Schmidtmann Madison G, Elliott Victoria, Clancy James W, Schafer Zachary T, Nakshatri Harikrishna, D'Souza-Schorey Crislyn
Department of Biological Sciences, University of Notre Dame, Notre Dame, IN, USA.
Department of Surgery, Indiana University School of Medicine, and the VA Roudebush Medical Center, Indianapolis, IN, USA.
iScience. 2025 May 16;28(6):112686. doi: 10.1016/j.isci.2025.112686. eCollection 2025 Jun 20.
Breast cancer disproportionately affects women of African ancestry (AA) in part due to biological factors that affect disease outcome. A cell population that expresses PROCR, ZEB1, and PDGFRα (PZP) was recently found to be enriched in breast stroma from healthy AA donors, but only in tumor-adjacent tissues from donors of European ancestry (EA). Here, we show that PZP cells conferred invasive capacity to epithelial cells of both AA and EA origin in 3D cell models wherein cells exhibited leader-follower behaviors during extracellular matrix invasion. Epithelial cell invasion stemmed from a combination of AKT activation and fibronectin deposition by PZP cells. Although AKT activation in epithelial cells alone was insufficient to enhance invasion, blocking AKT activation markedly reduced invasive capacity. These findings point to the germaneness of intrinsic differences in normal breast tissues, such as PZP cell enrichment, in furthering understanding of the molecular basis for worse prognosis in patient cohorts.

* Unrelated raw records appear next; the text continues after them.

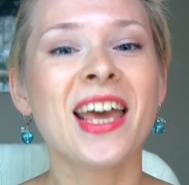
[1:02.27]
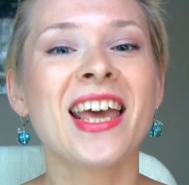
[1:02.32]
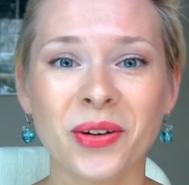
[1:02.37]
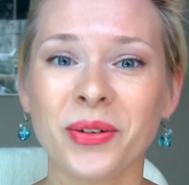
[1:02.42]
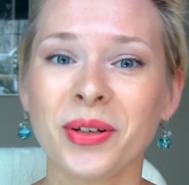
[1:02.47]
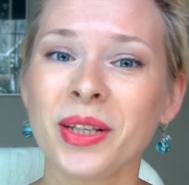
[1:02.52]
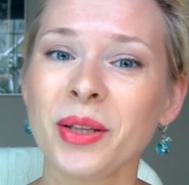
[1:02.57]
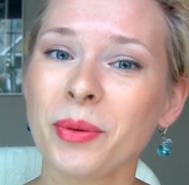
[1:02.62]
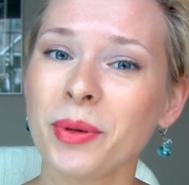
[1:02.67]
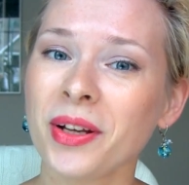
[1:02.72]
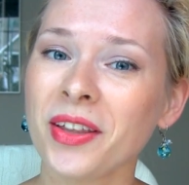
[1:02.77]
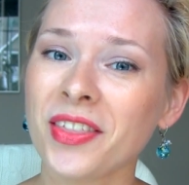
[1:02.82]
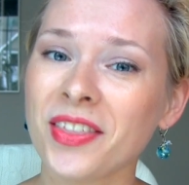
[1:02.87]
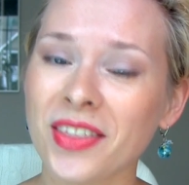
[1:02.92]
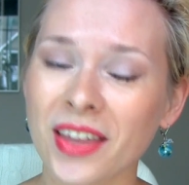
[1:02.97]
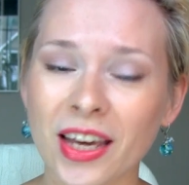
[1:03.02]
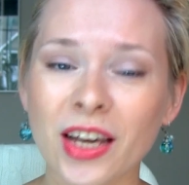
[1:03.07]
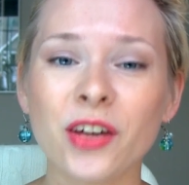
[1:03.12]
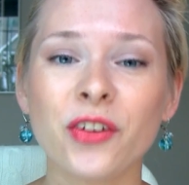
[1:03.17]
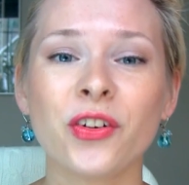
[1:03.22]
So I really want to
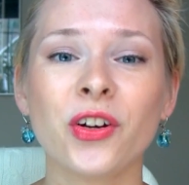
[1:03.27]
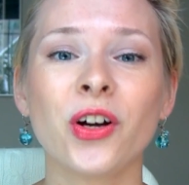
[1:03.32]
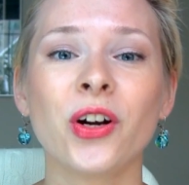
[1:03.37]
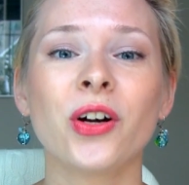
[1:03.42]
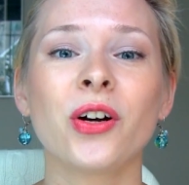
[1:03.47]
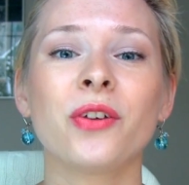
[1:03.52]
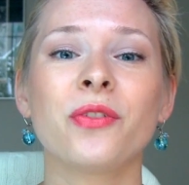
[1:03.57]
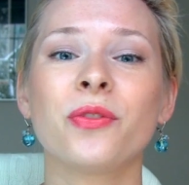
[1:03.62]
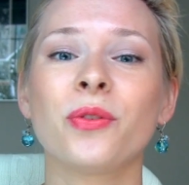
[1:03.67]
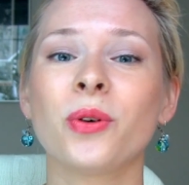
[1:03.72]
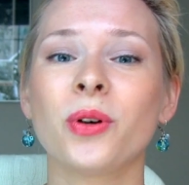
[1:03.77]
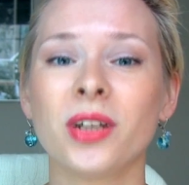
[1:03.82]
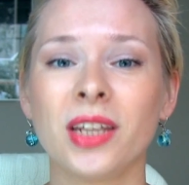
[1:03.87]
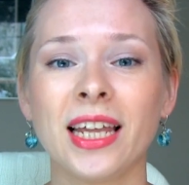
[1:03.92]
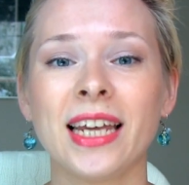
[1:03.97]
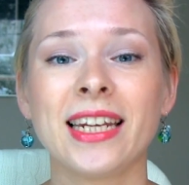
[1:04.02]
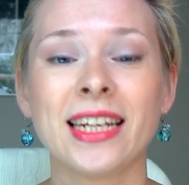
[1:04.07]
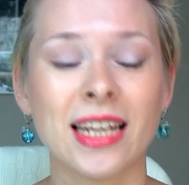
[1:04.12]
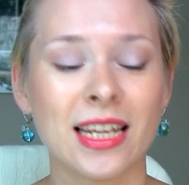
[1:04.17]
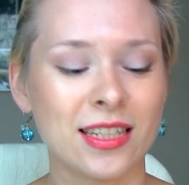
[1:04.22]
thank her for
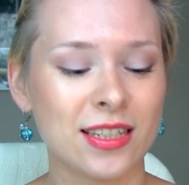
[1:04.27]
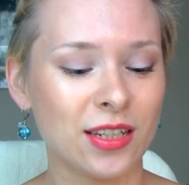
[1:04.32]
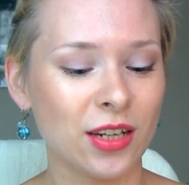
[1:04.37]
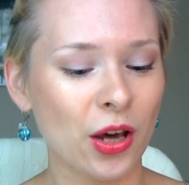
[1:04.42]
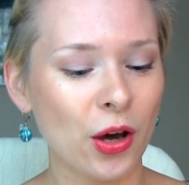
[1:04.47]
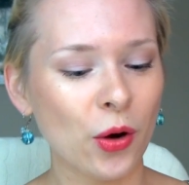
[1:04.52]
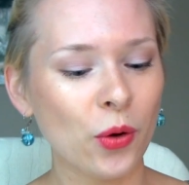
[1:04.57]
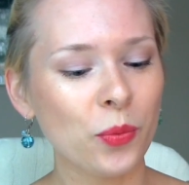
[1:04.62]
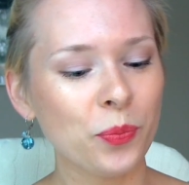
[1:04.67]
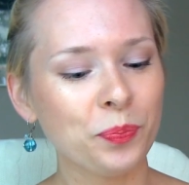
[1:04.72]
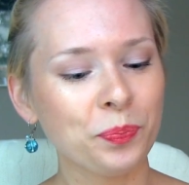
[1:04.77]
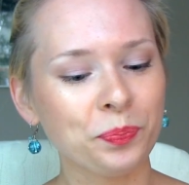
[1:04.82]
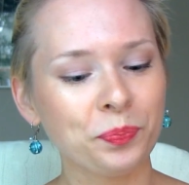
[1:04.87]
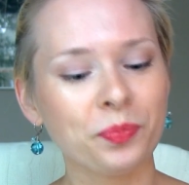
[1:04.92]
letting us know,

乳腺癌对非洲裔(AA)女性的影响尤为严重,部分原因是影响疾病转归的生物学因素。最近发现,一种表达PROCR、ZEB1和PDGFRα(PZP)的细胞群体在健康AA供体的乳腺基质中富集,但仅在欧洲裔(EA)供体的肿瘤邻近组织中存在。在此,我们表明,在三维细胞模型中,PZP细胞赋予了源自AA和EA的上皮细胞侵袭能力,在这种模型中,细胞在细胞外基质侵袭过程中表现出引领-跟随行为。上皮细胞侵袭源于PZP细胞激活AKT和沉积纤连蛋白。虽然仅上皮细胞中的AKT激活不足以增强侵袭,但阻断AKT激活会显著降低侵袭能力。这些发现表明,正常乳腺组织中的内在差异(如PZP细胞富集)与进一步理解患者队列中预后较差的分子基础密切相关。